Als Neuling in der Stoa machte das für mich auch durchaus Sinn, denn ich will ja auch Ergebnisse in der Außenwelt erzielen, wenn ich mich schon den Strapazen der Tugend unterwerfe…
Aber im Nachhinein: waren Epiktet und die ihm nachfolgenden Stoiker und Philosophen so blind, dass sie diesen Einflussbereich nicht gesehen haben?
Sind wir heute so intelligent, ihnen das vorwerfen zu dürfen?
Was wäre, wenn diese Zeilen aus dem Handbüchlein vielleicht einen Koan-Charakter haben könnten (Danke an Dirk (R.I.P.) für diese Perspektive)?

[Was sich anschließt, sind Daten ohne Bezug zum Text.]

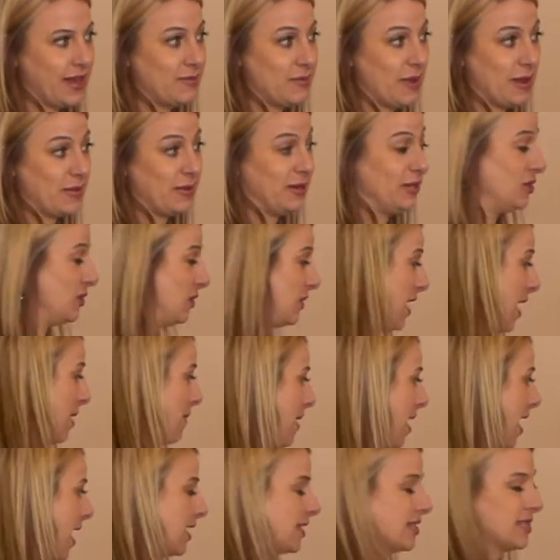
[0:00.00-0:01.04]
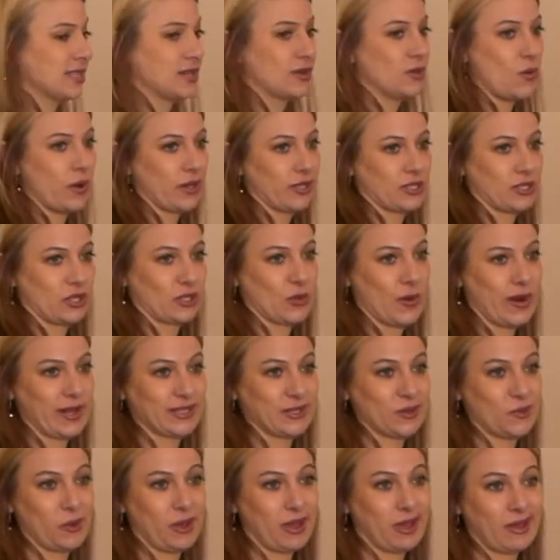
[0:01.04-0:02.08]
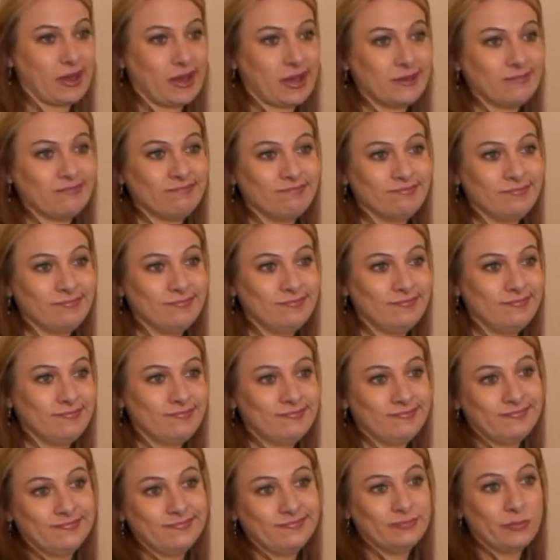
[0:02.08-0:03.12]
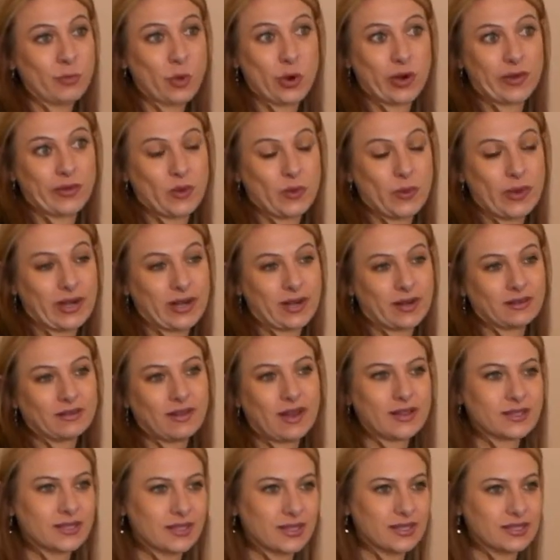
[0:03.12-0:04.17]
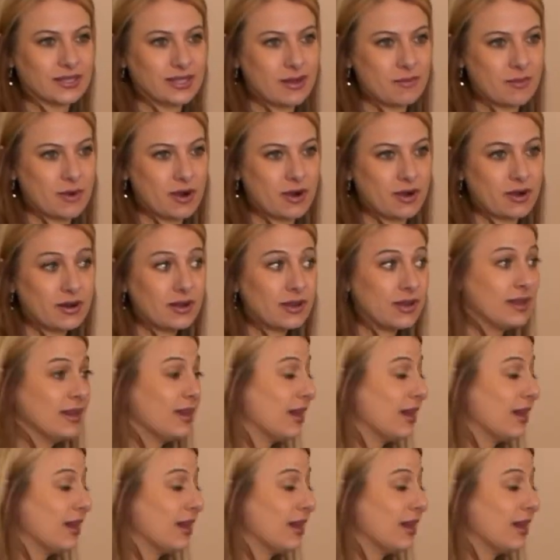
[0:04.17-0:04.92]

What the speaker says: And then maybe do that mask once or twice a week. More in the winter, less in the summer.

Worauf möchte Epiktet (bzw. Arrian, der das Handbüchlein und die Unterredungen zusammengetragen hat) hinaus?
Worauf zeigt der metaphorische Finger in Epiktets Koan zu “was in unserem Verantwortungsbereich” liegt?
Einen sehr guten Hinweis bekommen wir in den Unterredungen Buch 1.1.7:
Wie es also billig war, so haben die Götter das Größte unter Allem, das, was über alles Herrschergewalt hat – die gehörige Anwendung unserer Vorstellungen – in unsere Gewalt gebracht.
Es geht hier also nicht um eine Einteilung meines Einflusses in der Welt in “Kontrolle, Einfluss, außerhalb der Kontrolle”. Das heißt nicht, dass diese Unterteilung falsch sei – aber mit dieser Eintelung wäre das Thema verfehlt.
Was Epiktet sagen will: Konzentriere dich auf die Anwendung der Fähigkeiten deiner Seele (die gehörige Anwendung unserer Vorstellungen).
Im Handbüchlein 1.1:
Was in unserer Macht ist, ist seiner Natur gemäß frei…
Denn in diesen Dingen findet man nach Epiktet die Freiheit.
In Selbstbetrachtungen 9.7 schreibt er:
Ἐξαλεῖψαι φαντασίαν: στῆσαι ὁρμήν: σβέσαι ὄρεξιν: ἐφ̓ ἑαυτῷ ἔχειν τὸ ἡγεμονικόν.
– aus Perseus Digital LibrayUnterdrücke die bloße Einbildung (phantasia); hemme die Leidenschaft (horme); dämpfe die Begierde (orexis); erhalte die königliche Vernunft (hegemonikon) bei der Herrschaft über sich selbst!
aus Projekt Gutenberg
Auch ein sehr schönes Beispiel, wie Übersetzungen Fehlinterpretationen anrichten können…
Oft lese ich den Hinweis, dass man ja auch nicht alles in sich kontrollieren könne.
Ja, merke ich selbst. Aber deswegen ist das ganze Konzept der Kontrolle ja nicht hinfällig.
Vielleicht ist es ein Ideal. Ideale sind per se nicht erreichbar, aber man kann sich auf sie zu bewegen.
Aber oft reicht es ja schon zu erkennen, DASS ich überhaupt Einfluss auf meinen inneren Dialog, auf das Framing und auf die Bedeutungsgebung der Dinge habe. Aber das ist ein Prozess. Keine Ahnung, wo das “Spektrum der Kontrolle” aufhört.